= Maggy Baum =

Belgian designer and knitwear/textiles specialist (born 1931)

Maggy Baum (born 22 August 1931) was a Belgian designer, knitwear and textile specialist, whose knitwear collection was sold internationally in the 70s and 80s, leading her to be recognized as a pioneer in Belgian fashion. She also taught at La Cambre, the fashion school in Brussels, and published a textiles encyclopedia.

== Biography and career ==
Baum was born on 22 August 1931 in Verviers, a municipality located in the Belgian province of Liège known for its historic textile industry until the first half of the 20th century. Baum is retired and lives in Brussels.

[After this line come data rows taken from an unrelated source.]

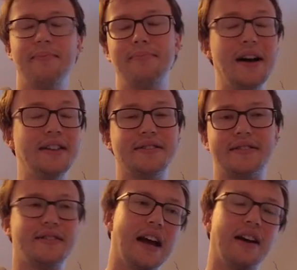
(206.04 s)
But
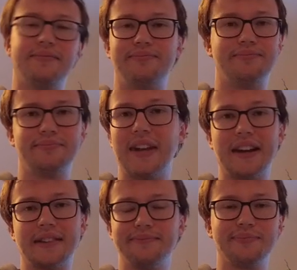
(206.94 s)
it's, yeah,
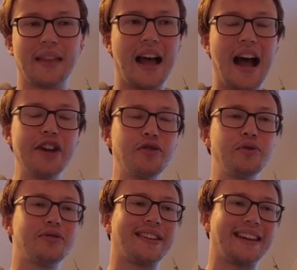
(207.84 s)
like I
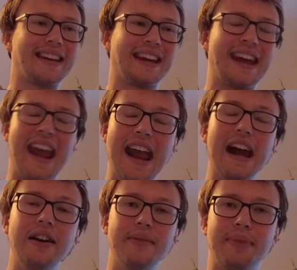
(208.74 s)
don't
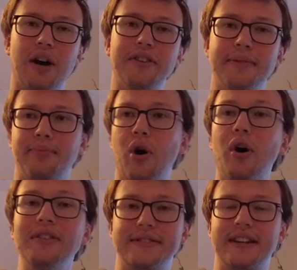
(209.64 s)
care about the
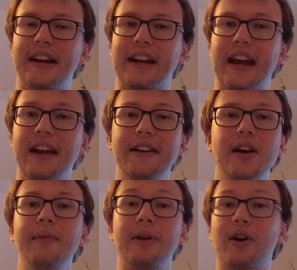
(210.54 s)
points that I get
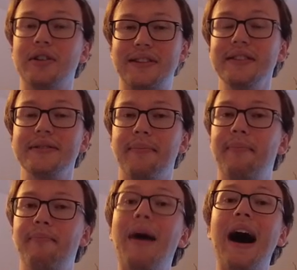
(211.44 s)
because this is
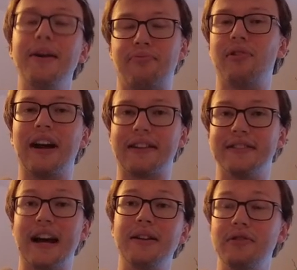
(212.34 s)
my
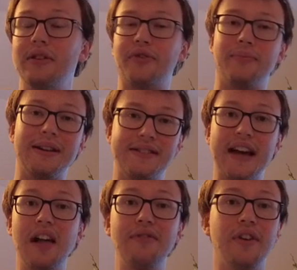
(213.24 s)
practice. I do it for
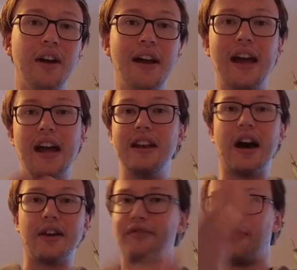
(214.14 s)
myself and
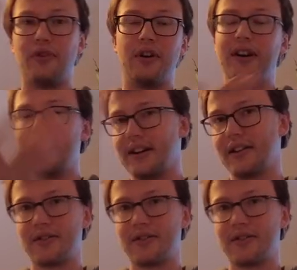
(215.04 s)
not for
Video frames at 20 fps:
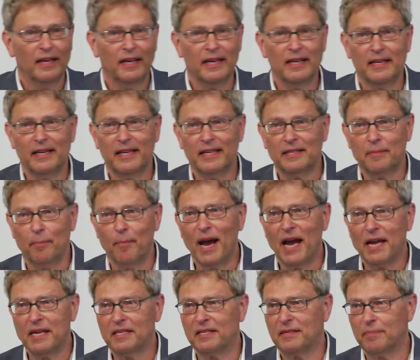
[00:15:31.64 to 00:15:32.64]
And it
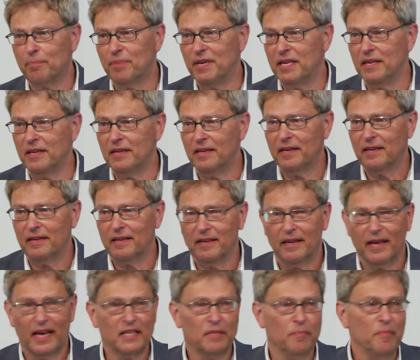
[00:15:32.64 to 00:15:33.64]
might be
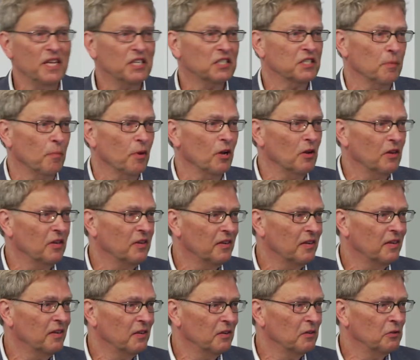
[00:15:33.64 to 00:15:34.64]
admissible
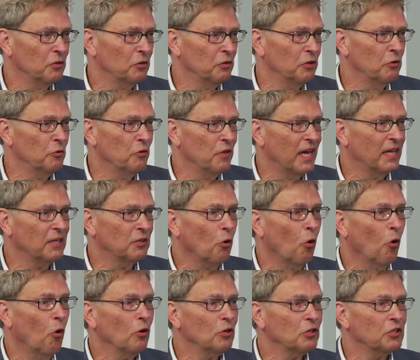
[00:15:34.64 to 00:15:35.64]
to do that
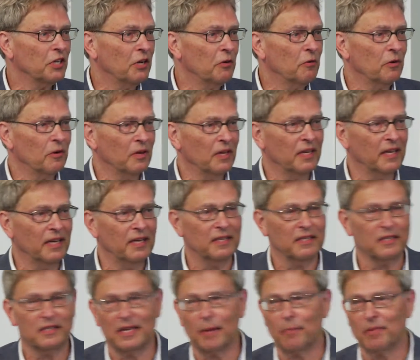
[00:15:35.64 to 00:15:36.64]
also
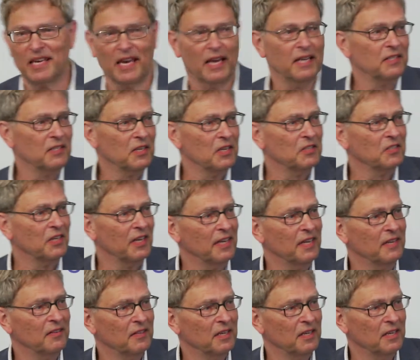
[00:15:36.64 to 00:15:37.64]
in some cases
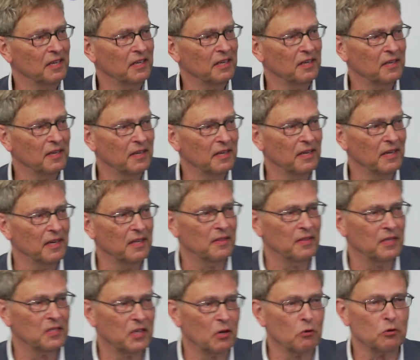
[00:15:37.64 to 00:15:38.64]
in
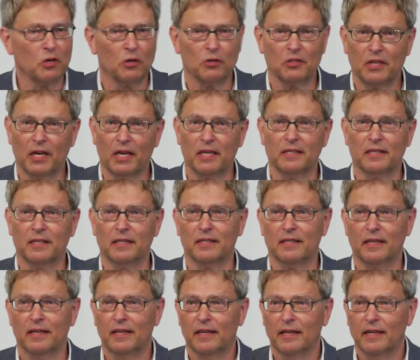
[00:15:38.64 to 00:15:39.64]
the social
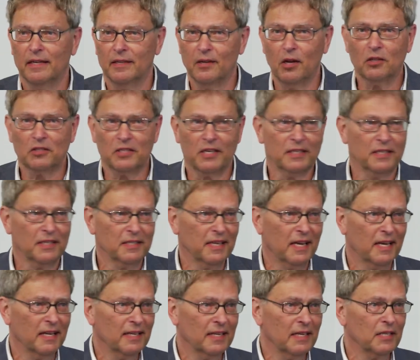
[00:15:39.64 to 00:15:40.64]
sciences. Not
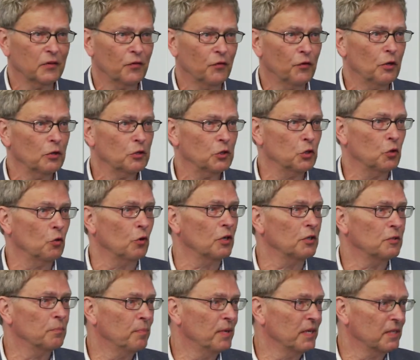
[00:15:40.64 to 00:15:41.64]
necessarily as a first
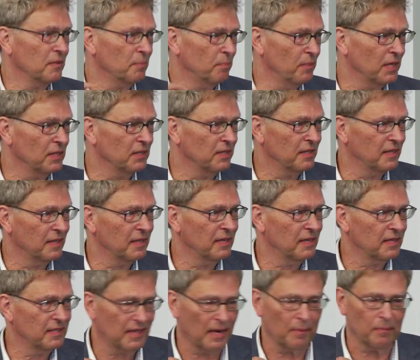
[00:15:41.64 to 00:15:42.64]
choice, but
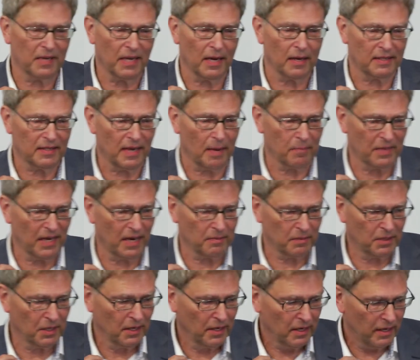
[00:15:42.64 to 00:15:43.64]

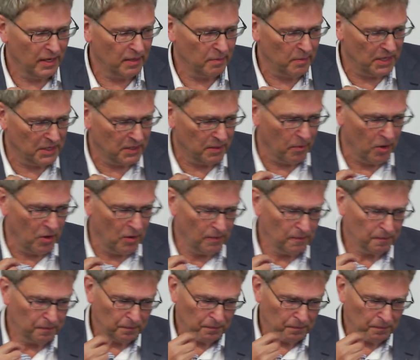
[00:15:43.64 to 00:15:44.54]
sometimes admissible.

=== Design and consulting ===
Baum started her career at the end of the 1950s, when she bought a knitwear production atelier in Brussels. At the time, the Belgian fashion industry consisted of small, family-owned businesses specialized in practical garments. For a woman to launch her own brand and atelier was an exception. Her technical know-how landed her various consulting positions. She worked with international fashion brands, such as Woolmark and designing for smaller confectionary labels such as Edel, Tat's, Faber en Mantex.

Baum also produced a small line of knitwear ensembles. By 1978, her "casual jersey fashion" was sold in Amsterdam, Paris, Berlin, New York and Japan. On being a woman in fashion, Maggy said: “What is important is that no one imposes a style on women anymore, they’re free to choose what they wear and how they wear it.”

Baum has been credited with inventing “demnit”, a procedure that makes it possible to knit with denim-threads.

=== Teaching and writing ===
At a later stage in her career, Baum became a teacher at Brussels fashion school La Cambre, where she taught Paris-based designer Olivier Theyskens and current head of the fashion school Tony Delcampe, among many others.

In 2008, Baum co-wrote Passepoil, Piqûres et Paillettes together with colour- and fibre specialist Chantal Boyeldieu-Duyck. The publication is an encyclopedic dictionary defining over 8.000 terms from the textile industry. It took seven years to write.